- [About this task]: Reproduce the whole listing word for word. Leave every image out.

- [Information shown]:
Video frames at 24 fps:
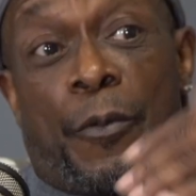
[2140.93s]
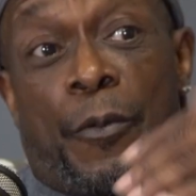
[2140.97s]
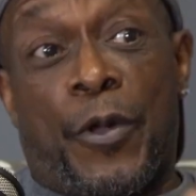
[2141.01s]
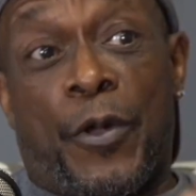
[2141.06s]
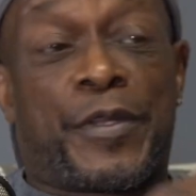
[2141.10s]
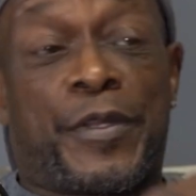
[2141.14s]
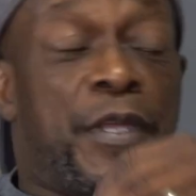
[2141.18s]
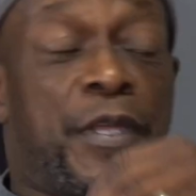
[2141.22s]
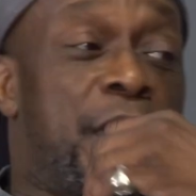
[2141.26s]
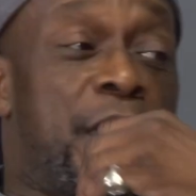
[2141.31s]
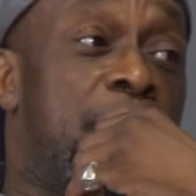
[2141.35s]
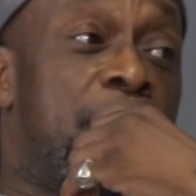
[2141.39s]
Well,
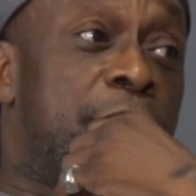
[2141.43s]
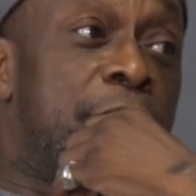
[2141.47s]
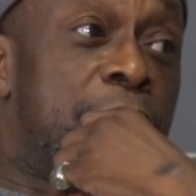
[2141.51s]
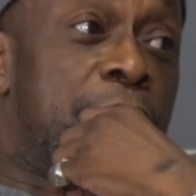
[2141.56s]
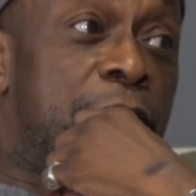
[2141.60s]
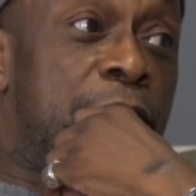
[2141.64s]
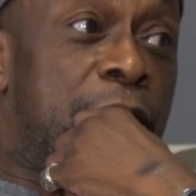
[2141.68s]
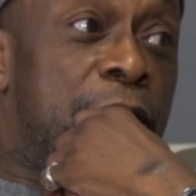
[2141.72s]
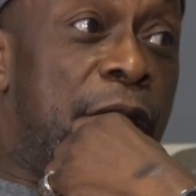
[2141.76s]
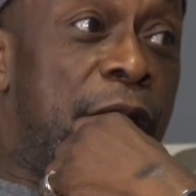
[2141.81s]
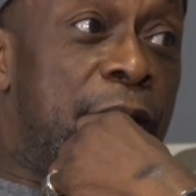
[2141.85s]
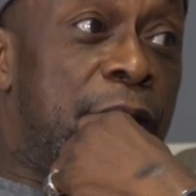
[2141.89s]
at the end of
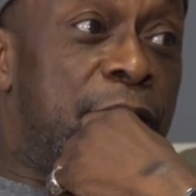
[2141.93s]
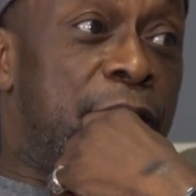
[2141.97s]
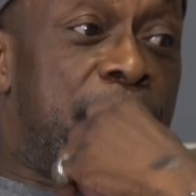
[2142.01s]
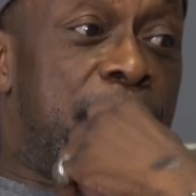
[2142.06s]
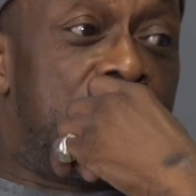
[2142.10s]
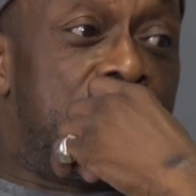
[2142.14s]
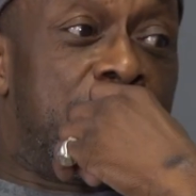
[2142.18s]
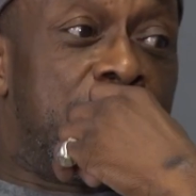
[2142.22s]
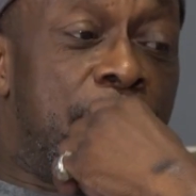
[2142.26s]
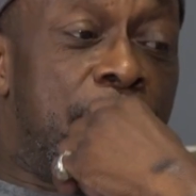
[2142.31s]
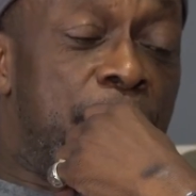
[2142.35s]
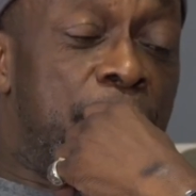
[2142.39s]
the night,
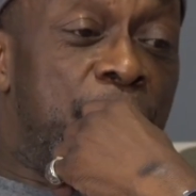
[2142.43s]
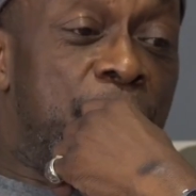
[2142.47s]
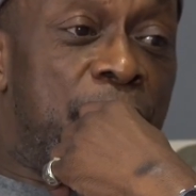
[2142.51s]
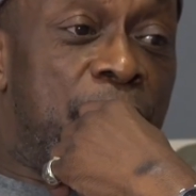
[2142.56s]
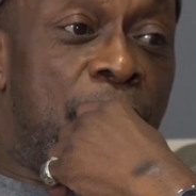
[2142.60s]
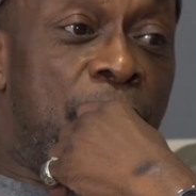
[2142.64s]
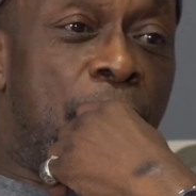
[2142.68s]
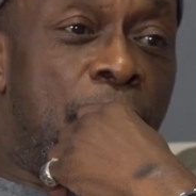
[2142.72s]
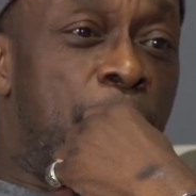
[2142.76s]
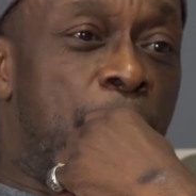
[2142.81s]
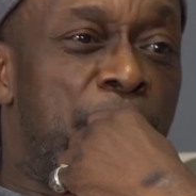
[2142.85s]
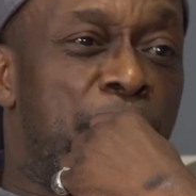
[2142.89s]
kid came to
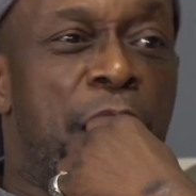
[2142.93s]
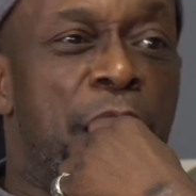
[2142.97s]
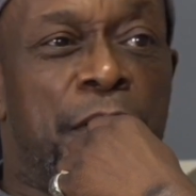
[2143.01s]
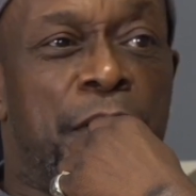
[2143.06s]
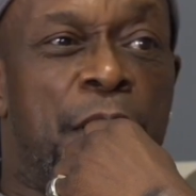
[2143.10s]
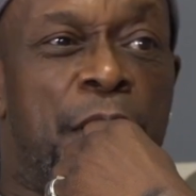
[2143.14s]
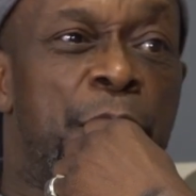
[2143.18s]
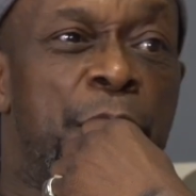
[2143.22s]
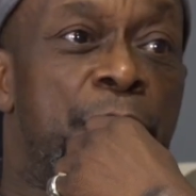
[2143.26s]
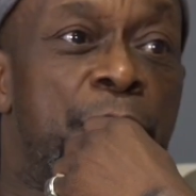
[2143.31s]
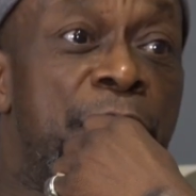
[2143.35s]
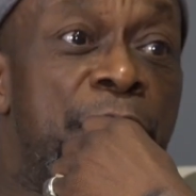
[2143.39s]
me, I'm not
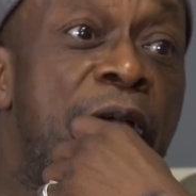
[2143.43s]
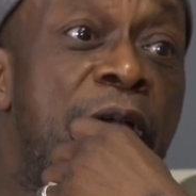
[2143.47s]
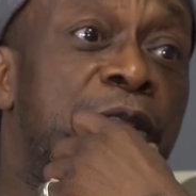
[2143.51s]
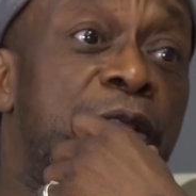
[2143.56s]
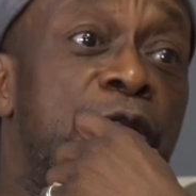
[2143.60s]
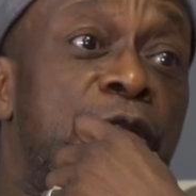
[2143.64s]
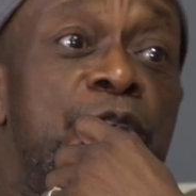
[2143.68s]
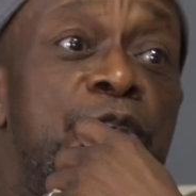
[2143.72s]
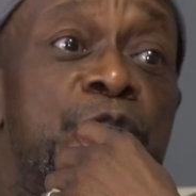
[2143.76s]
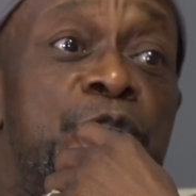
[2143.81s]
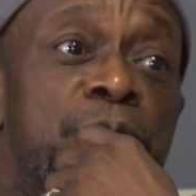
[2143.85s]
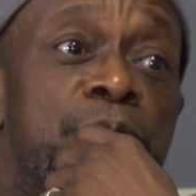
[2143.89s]
coming back
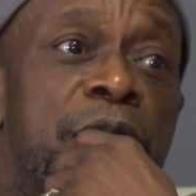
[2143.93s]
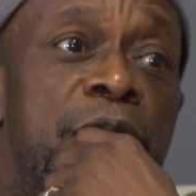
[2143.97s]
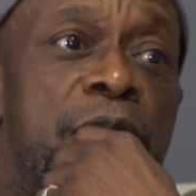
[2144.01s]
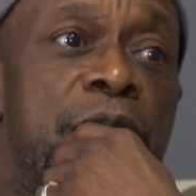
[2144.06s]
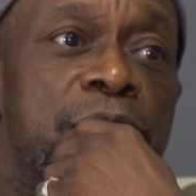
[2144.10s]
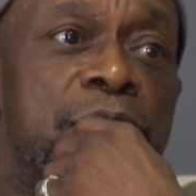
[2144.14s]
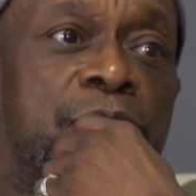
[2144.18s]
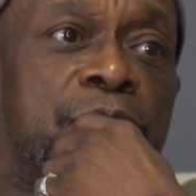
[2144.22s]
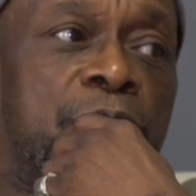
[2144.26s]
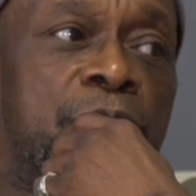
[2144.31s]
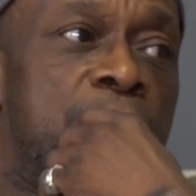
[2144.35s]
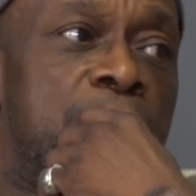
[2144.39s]
to this
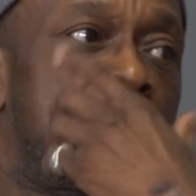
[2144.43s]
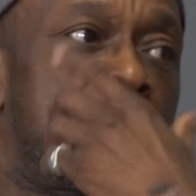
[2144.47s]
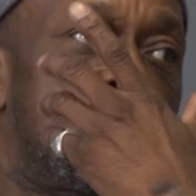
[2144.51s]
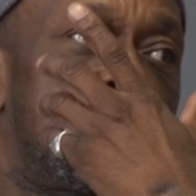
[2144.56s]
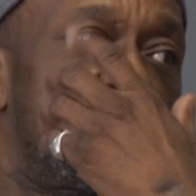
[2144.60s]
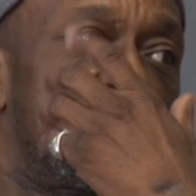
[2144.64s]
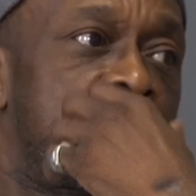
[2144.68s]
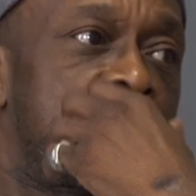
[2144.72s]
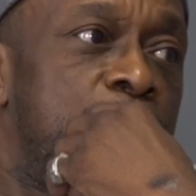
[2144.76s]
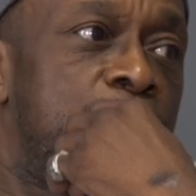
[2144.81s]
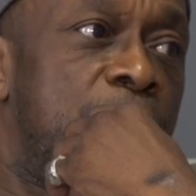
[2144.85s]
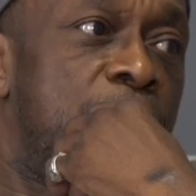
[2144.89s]
place. Well,
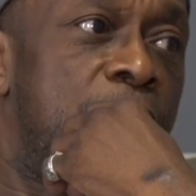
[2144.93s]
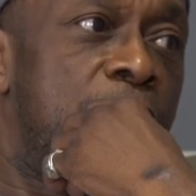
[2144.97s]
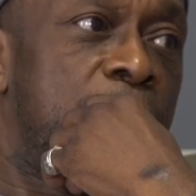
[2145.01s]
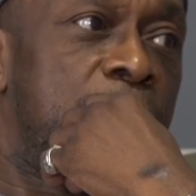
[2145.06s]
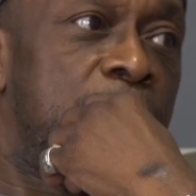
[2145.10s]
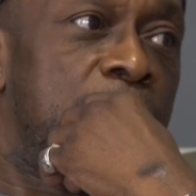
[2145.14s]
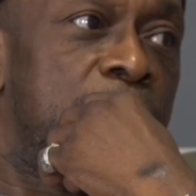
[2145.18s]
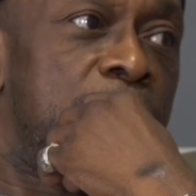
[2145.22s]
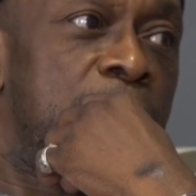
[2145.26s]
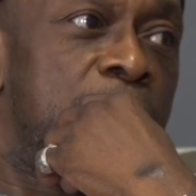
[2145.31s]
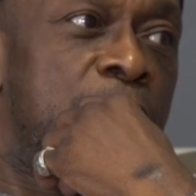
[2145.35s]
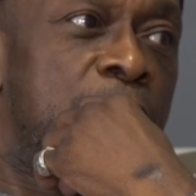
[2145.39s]
what's the
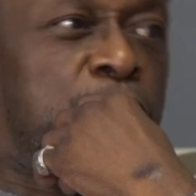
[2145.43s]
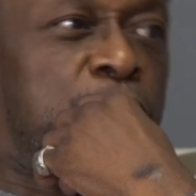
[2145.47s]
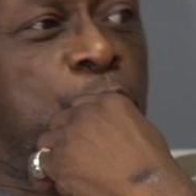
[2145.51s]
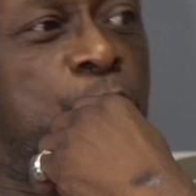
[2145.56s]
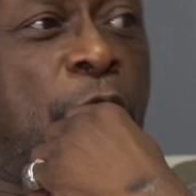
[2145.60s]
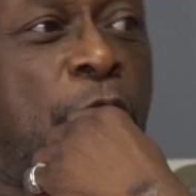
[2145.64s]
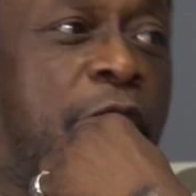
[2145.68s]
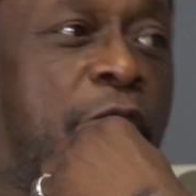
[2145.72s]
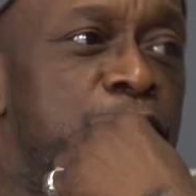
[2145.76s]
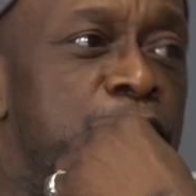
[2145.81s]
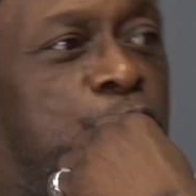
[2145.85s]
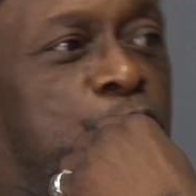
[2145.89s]
problem?
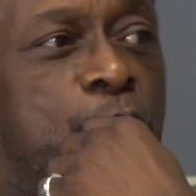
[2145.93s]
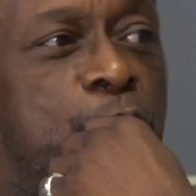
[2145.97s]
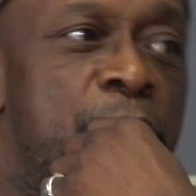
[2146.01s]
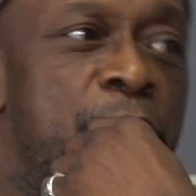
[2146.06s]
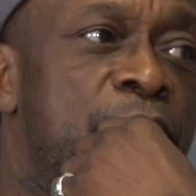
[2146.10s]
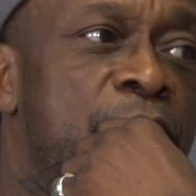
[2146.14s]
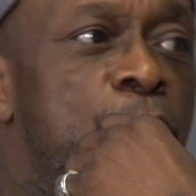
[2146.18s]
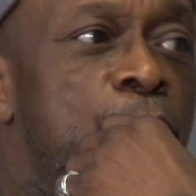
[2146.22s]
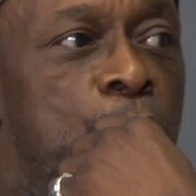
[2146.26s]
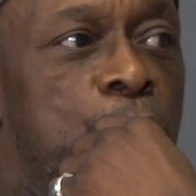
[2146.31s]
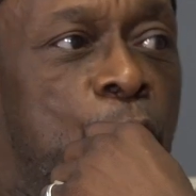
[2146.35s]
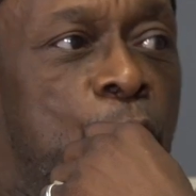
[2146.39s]
You got too
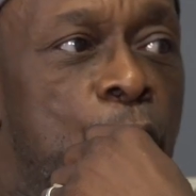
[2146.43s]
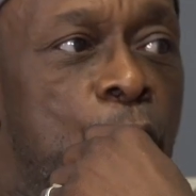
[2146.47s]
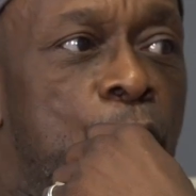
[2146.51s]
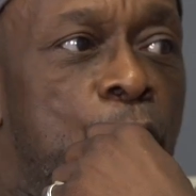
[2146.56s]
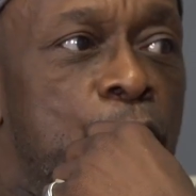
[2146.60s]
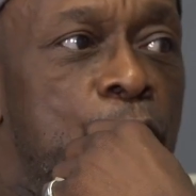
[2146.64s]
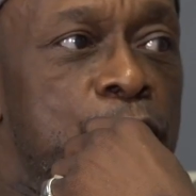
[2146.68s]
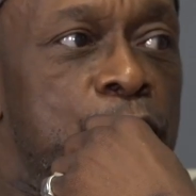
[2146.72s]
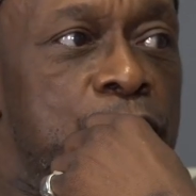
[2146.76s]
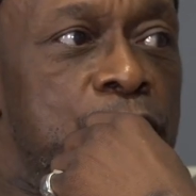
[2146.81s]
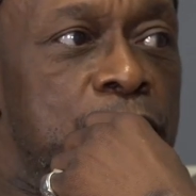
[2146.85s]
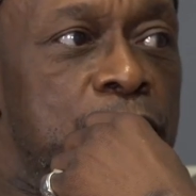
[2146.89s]
many
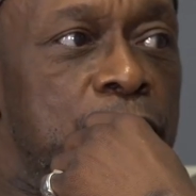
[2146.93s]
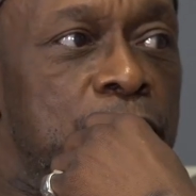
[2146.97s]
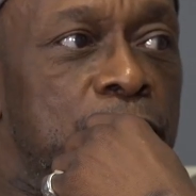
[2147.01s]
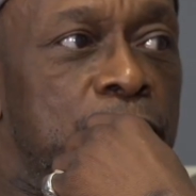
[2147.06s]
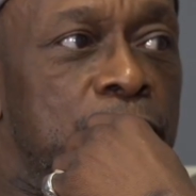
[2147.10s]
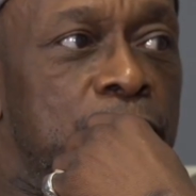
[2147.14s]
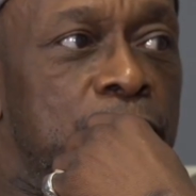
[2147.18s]
rules.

- [Result below]:
Video frames at 24 fps:
[2140.93s]
[2140.97s]
[2141.01s]
[2141.06s]
[2141.10s]
[2141.14s]
[2141.18s]
[2141.22s]
[2141.26s]
[2141.31s]
[2141.35s]
[2141.39s]
Well,
[2141.43s]
[2141.47s]
[2141.51s]
[2141.56s]
[2141.60s]
[2141.64s]
[2141.68s]
[2141.72s]
[2141.76s]
[2141.81s]
[2141.85s]
[2141.89s]
at the end of
[2141.93s]
[2141.97s]
[2142.01s]
[2142.06s]
[2142.10s]
[2142.14s]
[2142.18s]
[2142.22s]
[2142.26s]
[2142.31s]
[2142.35s]
[2142.39s]
the night,
[2142.43s]
[2142.47s]
[2142.51s]
[2142.56s]
[2142.60s]
[2142.64s]
[2142.68s]
[2142.72s]
[2142.76s]
[2142.81s]
[2142.85s]
[2142.89s]
kid came to
[2142.93s]
[2142.97s]
[2143.01s]
[2143.06s]
[2143.10s]
[2143.14s]
[2143.18s]
[2143.22s]
[2143.26s]
[2143.31s]
[2143.35s]
[2143.39s]
me, I'm not
[2143.43s]
[2143.47s]
[2143.51s]
[2143.56s]
[2143.60s]
[2143.64s]
[2143.68s]
[2143.72s]
[2143.76s]
[2143.81s]
[2143.85s]
[2143.89s]
coming back
[2143.93s]
[2143.97s]
[2144.01s]
[2144.06s]
[2144.10s]
[2144.14s]
[2144.18s]
[2144.22s]
[2144.26s]
[2144.31s]
[2144.35s]
[2144.39s]
to this
[2144.43s]
[2144.47s]
[2144.51s]
[2144.56s]
[2144.60s]
[2144.64s]
[2144.68s]
[2144.72s]
[2144.76s]
[2144.81s]
[2144.85s]
[2144.89s]
place. Well,
[2144.93s]
[2144.97s]
[2145.01s]
[2145.06s]
[2145.10s]
[2145.14s]
[2145.18s]
[2145.22s]
[2145.26s]
[2145.31s]
[2145.35s]
[2145.39s]
what's the
[2145.43s]
[2145.47s]
[2145.51s]
[2145.56s]
[2145.60s]
[2145.64s]
[2145.68s]
[2145.72s]
[2145.76s]
[2145.81s]
[2145.85s]
[2145.89s]
problem?
[2145.93s]
[2145.97s]
[2146.01s]
[2146.06s]
[2146.10s]
[2146.14s]
[2146.18s]
[2146.22s]
[2146.26s]
[2146.31s]
[2146.35s]
[2146.39s]
You got too
[2146.43s]
[2146.47s]
[2146.51s]
[2146.56s]
[2146.60s]
[2146.64s]
[2146.68s]
[2146.72s]
[2146.76s]
[2146.81s]
[2146.85s]
[2146.89s]
many
[2146.93s]
[2146.97s]
[2147.01s]
[2147.06s]
[2147.10s]
[2147.14s]
[2147.18s]
rules.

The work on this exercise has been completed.